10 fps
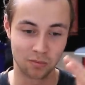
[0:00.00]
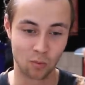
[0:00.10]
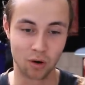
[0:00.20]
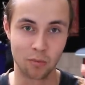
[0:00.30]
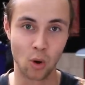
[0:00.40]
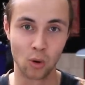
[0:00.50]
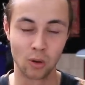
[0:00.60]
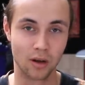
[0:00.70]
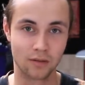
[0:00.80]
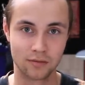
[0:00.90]

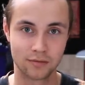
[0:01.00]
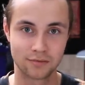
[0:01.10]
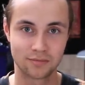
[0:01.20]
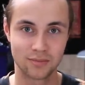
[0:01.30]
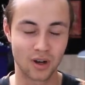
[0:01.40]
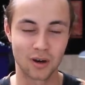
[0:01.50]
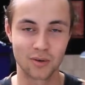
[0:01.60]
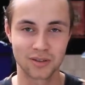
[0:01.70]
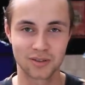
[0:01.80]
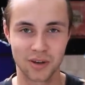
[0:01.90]
wormhole of genres,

══════════

GOAL OF THE EXERCISE: Reproduce the lines above letter for letter. The pictures stay behind.

FINISHED TASK:
10 fps
[0:00.00]
[0:00.10]
[0:00.20]
[0:00.30]
[0:00.40]
[0:00.50]
[0:00.60]
[0:00.70]
[0:00.80]
[0:00.90]

[0:01.00]
[0:01.10]
[0:01.20]
[0:01.30]
[0:01.40]
[0:01.50]
[0:01.60]
[0:01.70]
[0:01.80]
[0:01.90]
wormhole of genres,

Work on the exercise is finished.